Part of the NATO support was offered to conduct training outside of Ukraine. Some were carried out in Poland and more distant locations like Britain. There were language barriers and some of the training outside Ukraine was for new weapons systems. The Ukrainians proved to be quick learners and mastered technical skills in days that conventional military training programs spent weeks on. That urgency and motivation is what still propels Ukrainian volunteers but, for offensive warfare, a lot more skills must be acquired.

To do that NATO nations are expanding their training programs and allocating some of those efforts to teach experienced volunteers how to operate basic and advanced military training inside Ukraine. This would involve shorter, more intense training programs that are possible if the trainees are eager to do it and do it well. Even with all this it still takes several weeks to turn an untrained volunteer into a trained soldier with some of the essential skills needed to carry out offensive operations that are not suicidal. In other words, the volunteers how to avoid fighting like Russians.

Going on the offensive unprepared is not good for maintaining morale and enthusiasm. Two key elements of a successful offensive are competent staff and senior officers to plan and organize the offensive operations, and competent junior officers and senior NCOs in the combat units to carry out the plan effectively. Senior officers and planners Ukraine has, but there is a shortage of NCOs and lower ranking officers needed to lead platoon (30-40 men) and company (three or four platoons) units. The infantry has always suffered most of the casualties and the number of casualties those are depends on the quality of training, leadership and support (artillery, intel on the enemy and good communications). The support is there, the major weakness continues to be training levels and shortages of NCOs and combat unit officers.
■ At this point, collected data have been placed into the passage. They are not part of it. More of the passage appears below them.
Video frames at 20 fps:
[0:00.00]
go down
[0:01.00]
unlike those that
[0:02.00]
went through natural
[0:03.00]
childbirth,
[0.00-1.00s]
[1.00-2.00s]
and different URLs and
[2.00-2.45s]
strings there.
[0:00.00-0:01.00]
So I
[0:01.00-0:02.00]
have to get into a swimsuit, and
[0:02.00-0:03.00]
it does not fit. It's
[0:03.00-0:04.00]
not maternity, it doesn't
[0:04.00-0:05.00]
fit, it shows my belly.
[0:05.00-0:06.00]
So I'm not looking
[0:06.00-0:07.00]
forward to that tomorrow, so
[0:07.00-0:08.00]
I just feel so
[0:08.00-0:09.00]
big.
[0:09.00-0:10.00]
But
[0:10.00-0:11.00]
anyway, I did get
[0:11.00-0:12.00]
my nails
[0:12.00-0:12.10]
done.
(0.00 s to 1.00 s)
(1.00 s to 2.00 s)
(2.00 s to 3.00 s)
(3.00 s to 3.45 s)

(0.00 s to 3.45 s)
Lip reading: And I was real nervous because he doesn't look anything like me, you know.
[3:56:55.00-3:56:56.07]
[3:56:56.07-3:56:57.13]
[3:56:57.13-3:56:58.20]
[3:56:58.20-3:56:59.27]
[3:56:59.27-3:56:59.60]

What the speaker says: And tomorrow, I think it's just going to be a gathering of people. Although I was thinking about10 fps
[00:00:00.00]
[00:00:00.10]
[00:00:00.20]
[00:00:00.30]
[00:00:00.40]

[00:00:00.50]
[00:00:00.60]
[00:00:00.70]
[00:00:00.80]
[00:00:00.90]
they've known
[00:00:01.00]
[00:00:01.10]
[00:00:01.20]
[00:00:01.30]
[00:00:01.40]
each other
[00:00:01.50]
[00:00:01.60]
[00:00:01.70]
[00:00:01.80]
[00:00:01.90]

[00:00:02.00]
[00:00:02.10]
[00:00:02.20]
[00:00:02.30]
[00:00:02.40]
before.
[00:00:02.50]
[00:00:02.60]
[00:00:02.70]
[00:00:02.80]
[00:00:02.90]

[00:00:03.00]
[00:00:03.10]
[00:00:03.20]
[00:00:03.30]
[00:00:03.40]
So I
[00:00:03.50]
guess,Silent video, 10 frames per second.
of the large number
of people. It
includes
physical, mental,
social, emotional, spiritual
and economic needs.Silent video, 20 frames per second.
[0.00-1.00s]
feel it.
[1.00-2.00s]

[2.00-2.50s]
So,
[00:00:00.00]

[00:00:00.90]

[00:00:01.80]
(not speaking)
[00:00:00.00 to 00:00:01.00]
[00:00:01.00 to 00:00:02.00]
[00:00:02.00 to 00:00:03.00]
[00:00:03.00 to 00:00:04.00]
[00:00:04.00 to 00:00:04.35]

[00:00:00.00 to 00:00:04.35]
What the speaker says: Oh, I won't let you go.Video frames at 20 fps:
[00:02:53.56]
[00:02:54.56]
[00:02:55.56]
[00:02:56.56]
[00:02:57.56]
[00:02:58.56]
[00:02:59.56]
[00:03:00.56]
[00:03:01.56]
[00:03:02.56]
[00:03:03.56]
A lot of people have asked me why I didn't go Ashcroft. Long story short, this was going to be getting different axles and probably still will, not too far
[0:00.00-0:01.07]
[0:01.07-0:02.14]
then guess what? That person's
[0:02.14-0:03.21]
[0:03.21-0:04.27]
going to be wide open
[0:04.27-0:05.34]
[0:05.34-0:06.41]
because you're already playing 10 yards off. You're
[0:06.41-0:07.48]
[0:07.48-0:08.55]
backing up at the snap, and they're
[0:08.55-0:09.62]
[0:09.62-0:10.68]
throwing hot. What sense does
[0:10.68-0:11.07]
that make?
Ukraine has also been quietly devoting a lot of resources to supporting the armed resistance in Russian occupied territory. Ukraine already had an effective special operations force. These capabilities were demonstrated after 2014 when Ukrainian special operations were responsible for foiling Russian operations in Donbas. Work was already underway to carry out covert and sabotage missions in Russian occupied territory but that was difficult because Ukraine was not actively trying to take back Crimea and Donbas until after Russia invaded all of Ukraine in 2022. It took about six months to recruit, train and organize attacks on Russian bases, Russian officials and Ukrainian collaborators. This lifts the morale of the Ukrainian troops preparing to go on the offensive.

Even with active partisan and special operations forces attacks in occupied territory, the offensive operations will be carried out gradually until more trained units are available. This disappoints many Ukrainians, but less so the closer you get to the front lines. The troops understand but the general population continues to suffer from Russian attacks with missiles and unguided rockets on infrastructure and cities. The Russians do this on purpose because if they can damage civilian morale, it will have an impact on the outcome of battles.